Not more solidly have they been able to elicit this from the fact that in the New Testament certain ones are called ‘the brothers of Christ.’ It is common in Scripture not only for one’s own and full brothers by nature to be designated by this name, but also blood relatives and cousins (as Abraham and Lot, Jacob and Laban). Thus James and Joses, Simon and Judas are called brothers of Christ (Mt. 13:55) by a relation of blood. For Mary (who is called their mother by Matthew and Mark) is called by John the sister of the Lord’s mother. However what is said in Jn. 7:5 that ‘neither did his brethren believe him’ must be understood of more remote blood relations.
Nor is it derived better from this-that Joseph is said ‘not to have known Mary till she had brought forth her firstborn son’ (Mt. 1:25). The particles ‘till” and ‘even unto’ are often referred only to the past, not to the future (i.e., they so connote the preceding time, concerning which there might be a doubt or which it was of the highest importance to know, as not to have a reference to the future-cf. Gen 28:15; Pss 122:2; 110:1; Mt.28:20, etc.). Thus is shown what was done by Joseph before the nativity of Christ (to wit, that he abstained form her); but it does not imply that he lived with her in any other way postpartum. When therefore she is said to have been found with child ‘before they came together’ (prin e synelthein autous), preceding copulation is denied, but not subsequent affirmed.

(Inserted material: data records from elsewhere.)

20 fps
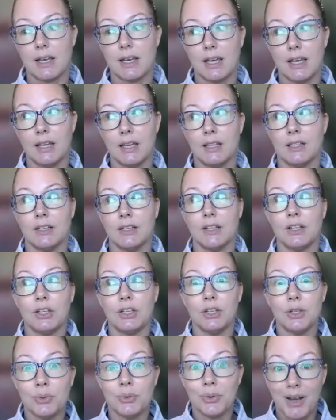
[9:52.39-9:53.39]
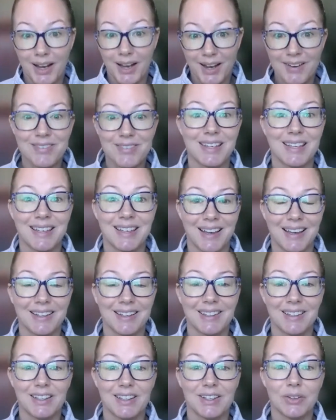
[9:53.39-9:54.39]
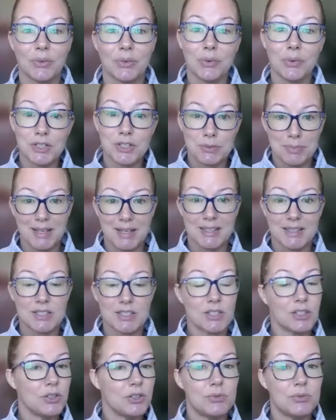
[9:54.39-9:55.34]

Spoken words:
And you haven't yet, which means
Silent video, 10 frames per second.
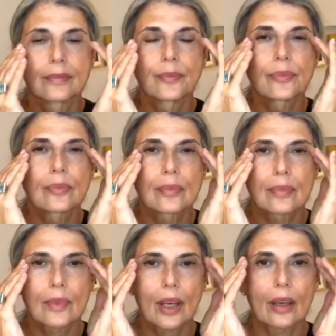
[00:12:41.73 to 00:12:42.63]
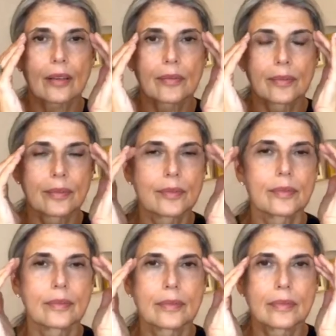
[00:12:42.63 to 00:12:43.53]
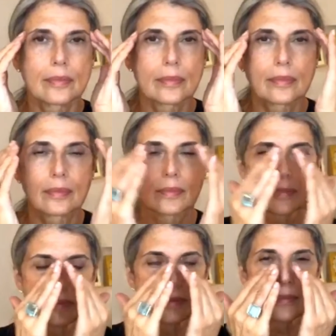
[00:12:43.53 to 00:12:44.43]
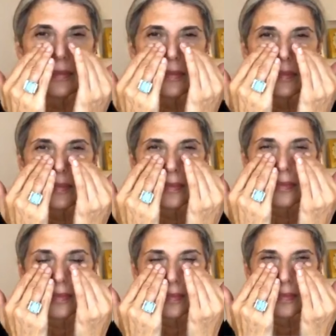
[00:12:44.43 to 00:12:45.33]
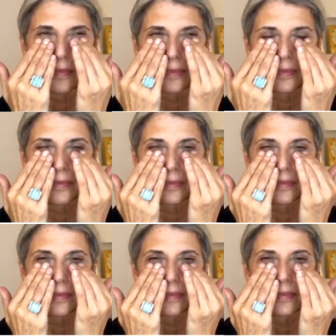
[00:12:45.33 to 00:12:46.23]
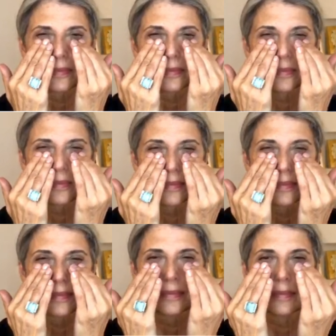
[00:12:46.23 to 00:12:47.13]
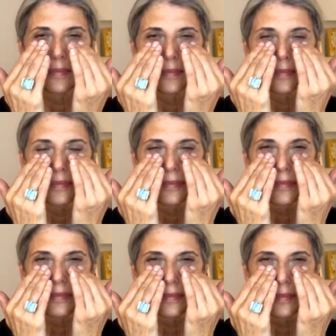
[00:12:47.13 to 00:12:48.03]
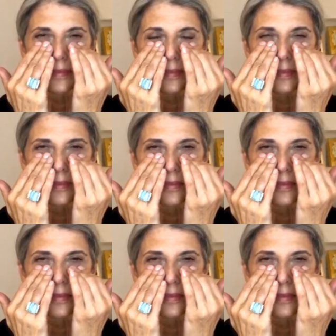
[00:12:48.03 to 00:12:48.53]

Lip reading: (silent)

Although copulation had not take place in that marriage, it did not cease to be true and ratified (although unconsummated) for not intercourse, but consent makes marriage. Therefore it was perfect as to form (to wit, undivided conjunction of life and unviolated faith, but not as to end (to wit, the procreation of children, although it was not deficient as to the raising of the offspring.

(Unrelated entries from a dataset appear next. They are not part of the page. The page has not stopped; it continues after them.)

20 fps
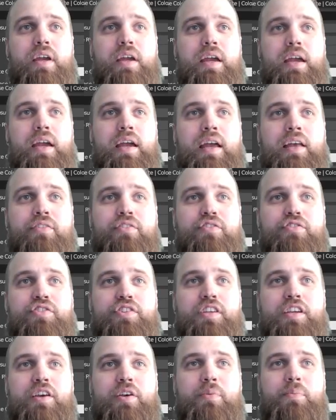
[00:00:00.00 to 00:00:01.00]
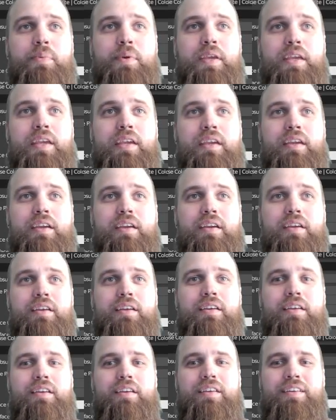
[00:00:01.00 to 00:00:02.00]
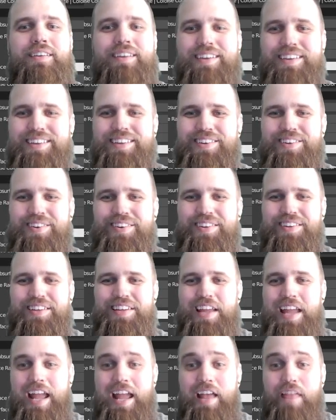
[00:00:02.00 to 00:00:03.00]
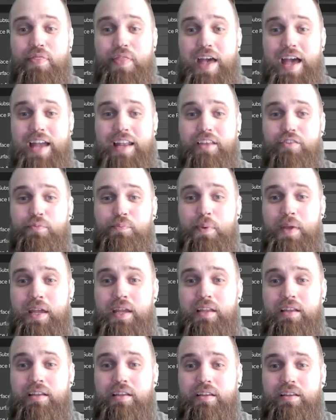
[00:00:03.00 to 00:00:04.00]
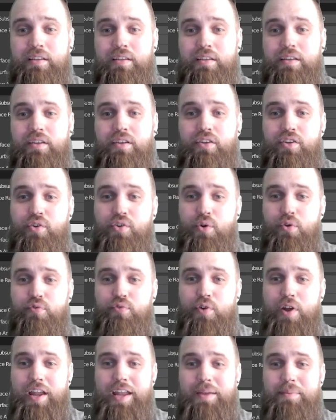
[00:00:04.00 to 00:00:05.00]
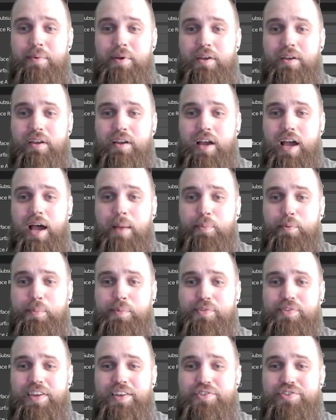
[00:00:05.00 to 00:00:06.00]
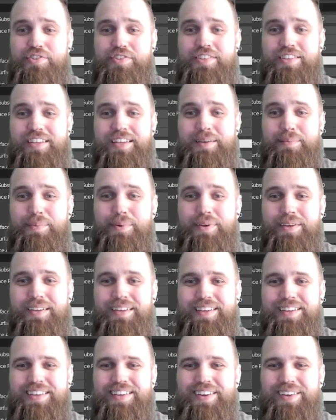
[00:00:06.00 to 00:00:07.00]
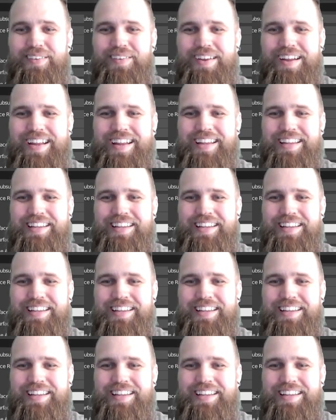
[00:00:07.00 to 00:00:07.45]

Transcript: as a GLB. And that has been your frame optimization tip. All right.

The same observations apply as noted above. Even more clearly than Calvin, Turretin explains that his belief is merely one of probability, not one having any positive Scriptural warrant. Had Turretin lived in an era when the Perpetual Virginity had been as carefully scrutinized as our day, we have reason to suppose that Turretin would have acceded to the arguments from Scripture. Additionally, Turretin's mistaken belief that this view had "the consent of the ancient church" might have been corrected with additional study of the issue and more careful scrutiny of the patristic evidence.